My mind wanders to countless days of hanging out in the cold rain, watching the current slowly pass by my legs day after day. Maybe on one of those days I feel the tug of a fish, but chances are good I don’t. You might say that daydreaming about steelhead isn’t exactly exciting or normal. Definitely not what most people might consider a “vacation”.

 

When February comes around daydreams aren’t enough. It’s been three months since the last steelhead I touched on the Clearwater, and I am now fully convinced that steelhead depression is clinical diagnosis. Luckily when everyone you work with has also been diagnosed with a serious fishing addiction, they understand that occasionally you need a week off to scratch the itch in the back of your head.

 

Off to the Oregon coast where five days and three rivers go by without a fish.

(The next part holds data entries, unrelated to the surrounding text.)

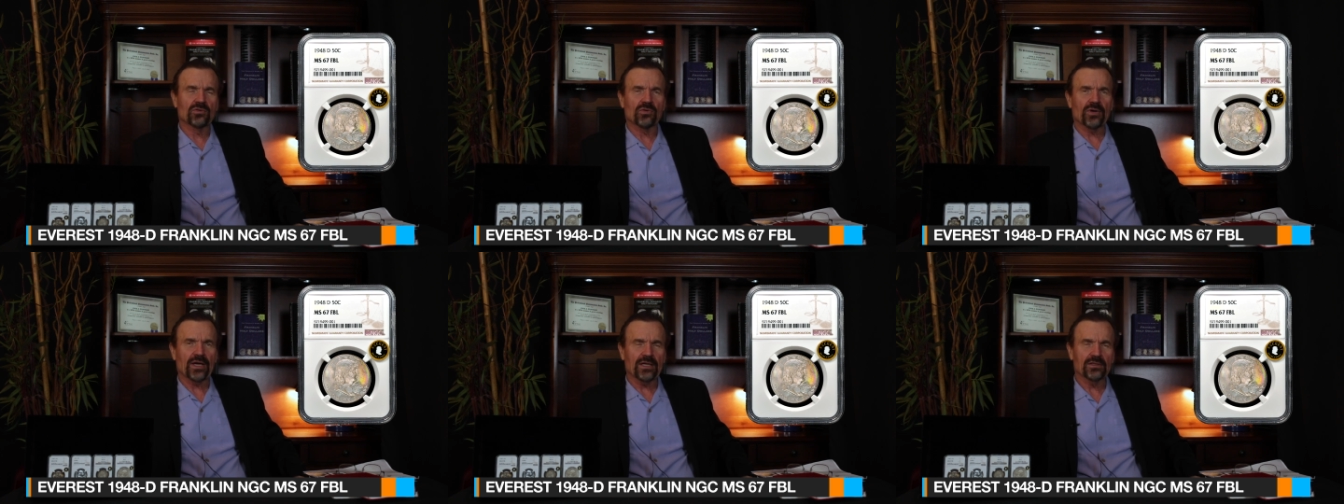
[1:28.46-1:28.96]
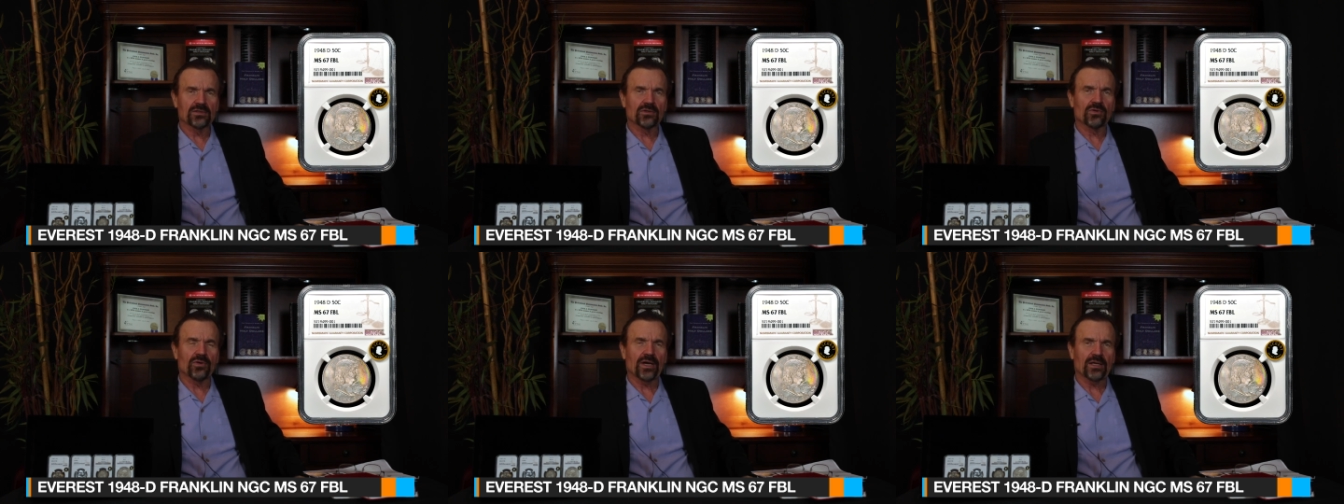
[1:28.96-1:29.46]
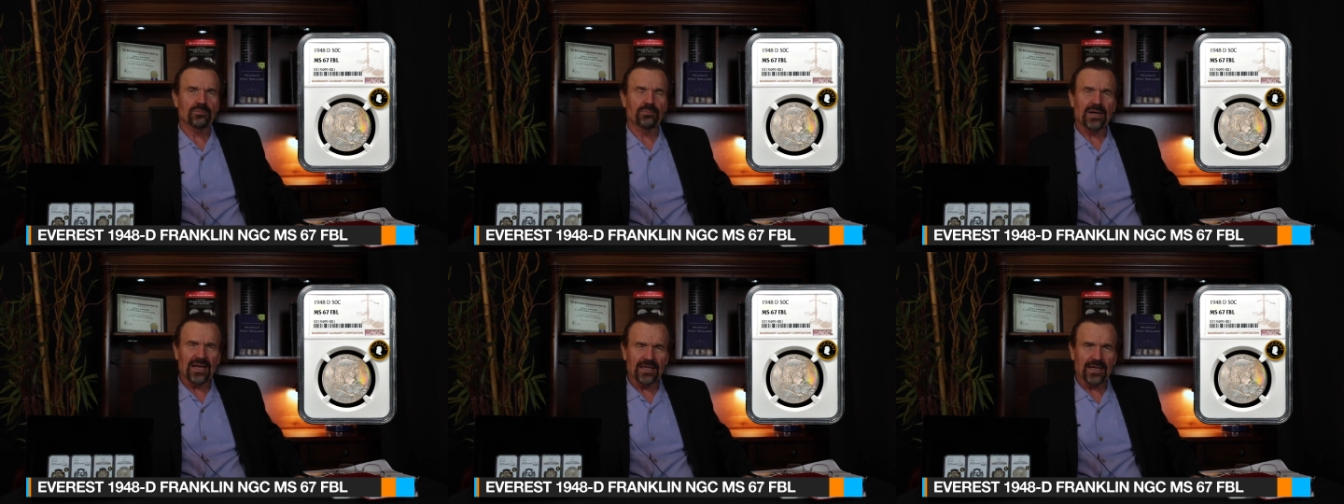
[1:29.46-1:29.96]
great great
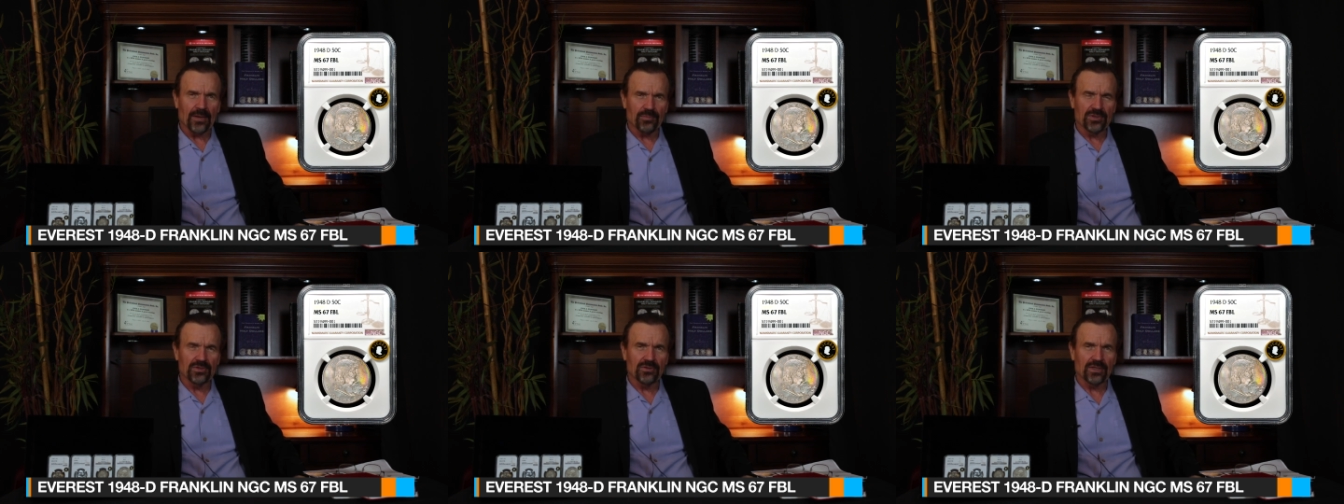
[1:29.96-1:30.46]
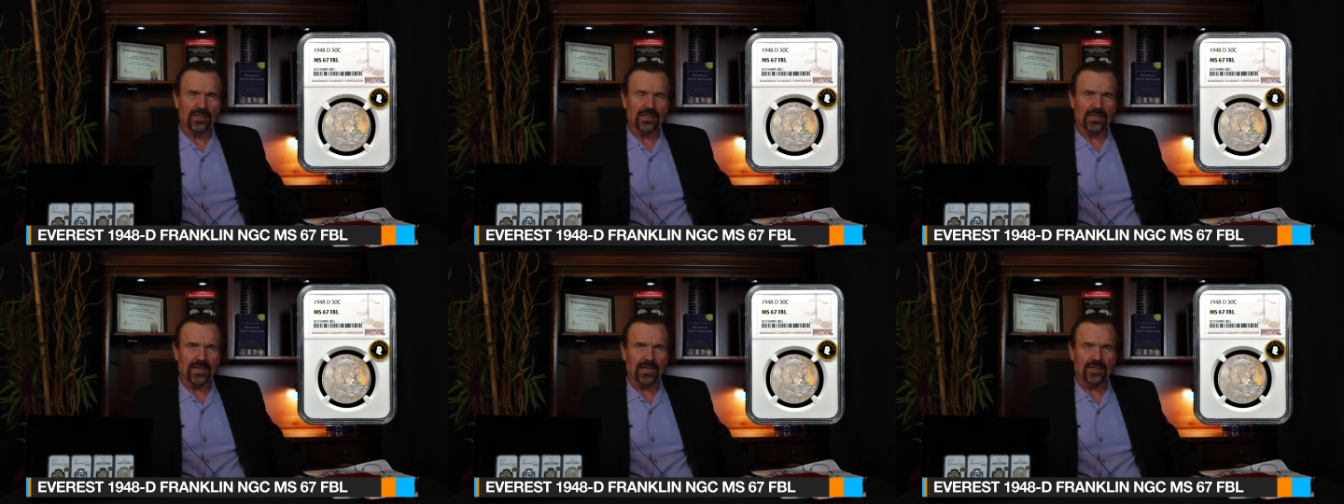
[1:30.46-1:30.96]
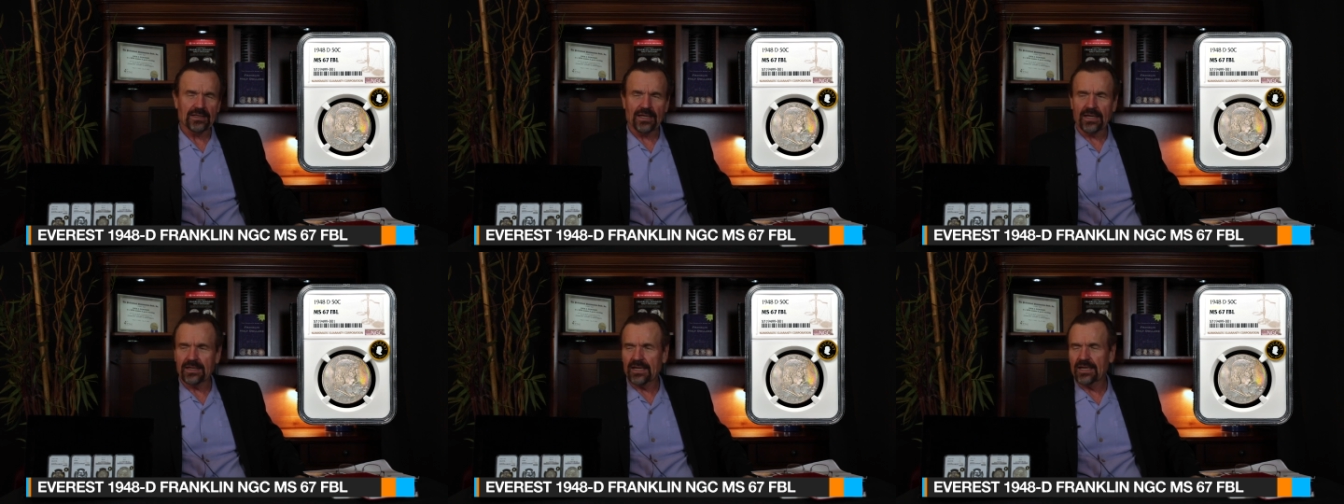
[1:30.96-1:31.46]
buying opportunity on it.
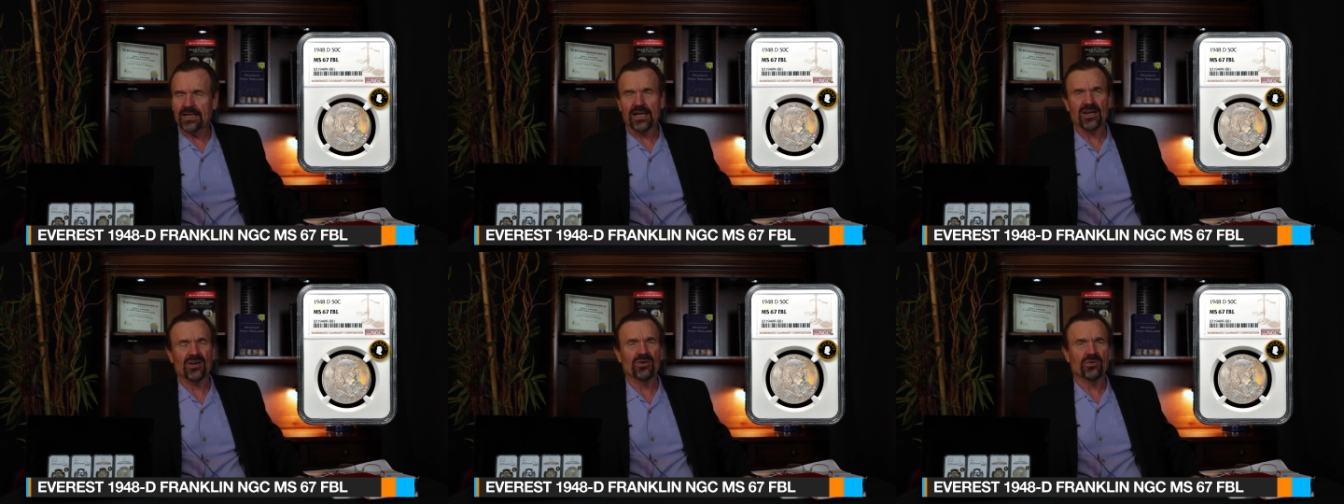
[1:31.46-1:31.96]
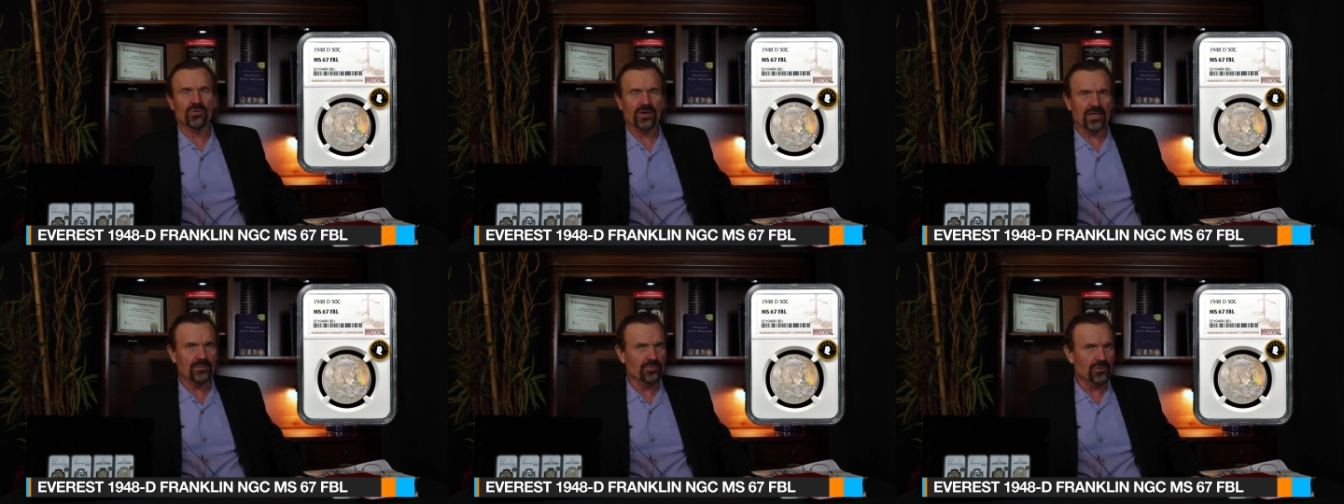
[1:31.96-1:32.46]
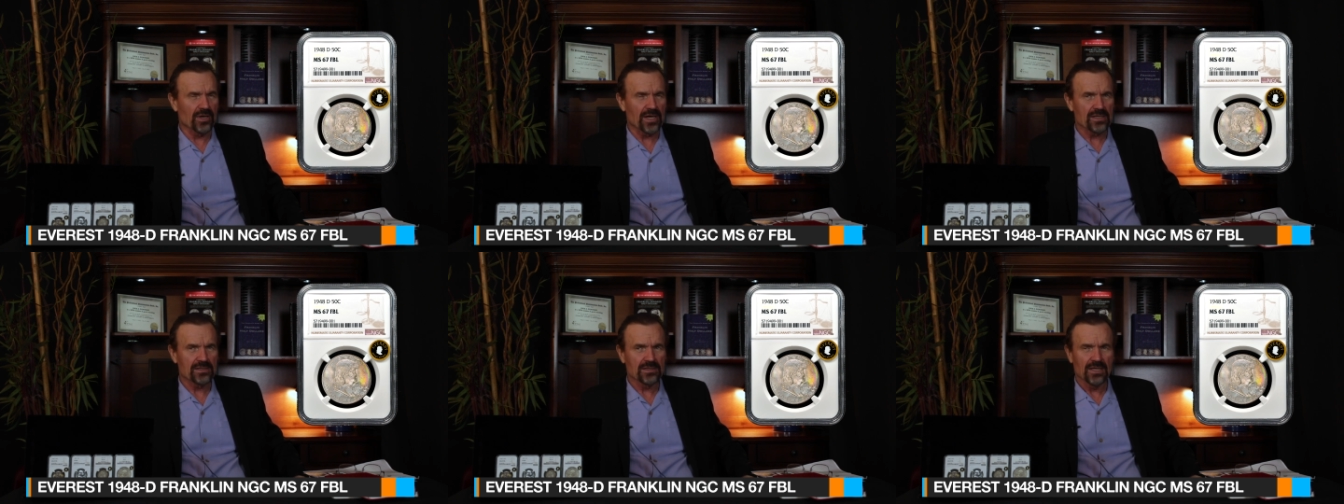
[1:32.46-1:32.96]
I got it at a great
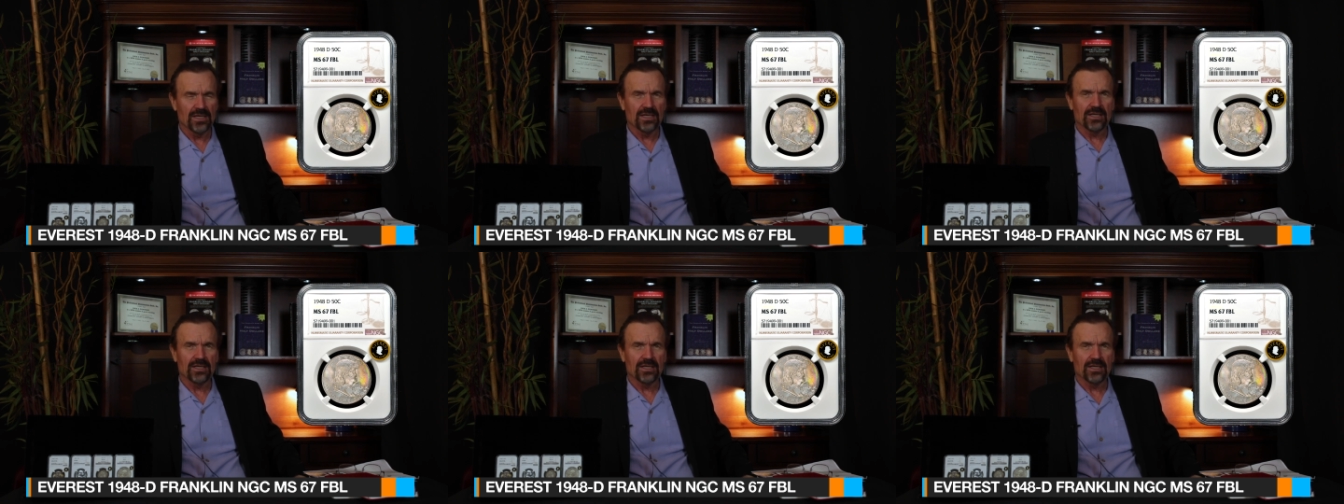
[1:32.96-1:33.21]
price.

Lost count of the beers drank on day two. Still haven’t touched the fish that I have spent dreaming daily about for months. Luckily I have watched the rest of the group hook two fish and land one. I am confident they are in here. Somewhere. At least I know where to find a cold beer or a hot toddy.  

 

Day six, last run of the day before the boat ramp and the fourteen hour drive home. Easily over a thousand casts without the line going tight and it happens…fish on! The fish feels weak, and it doesn’t take long to realize it’s a sea run Cutthroat. It still feels good to touch a fish, but it is like beans and rice when you want the whole enchilada.

 

A few casts later and the swing is nearing the end of the tailout, where the water becomes white and too fast to swing. The line comes tight again, and my brain assumes another cutty, until I hear the sound of my new click pawl reel hissing. This is the dream come true I have been searching for. Fish in hand. Breathe a sigh of relief, a sigh of dignification, if that’s even a word. The crown jewel is more special: the adipose fin is intact and silver as could be. It was likely avoiding hungry seals in the ocean that morning. Curious where this fish spent its last year? I wonder if it got to see Japan?

 

The fish was released an hour ago and the boat is on the trailer but the indescribable feeling of holding a wild steelhead remains. Fourteen hours later, a short night’s sleep, and I’m back at Gallatin River Guides already daydreaming about my next trip, when Pat chimes-in with a request to get something done right-away.

 

Luckily April in Big Sky has some of the best trout fishing in the world, because being a steelhead junkie in Montana isn’t easy.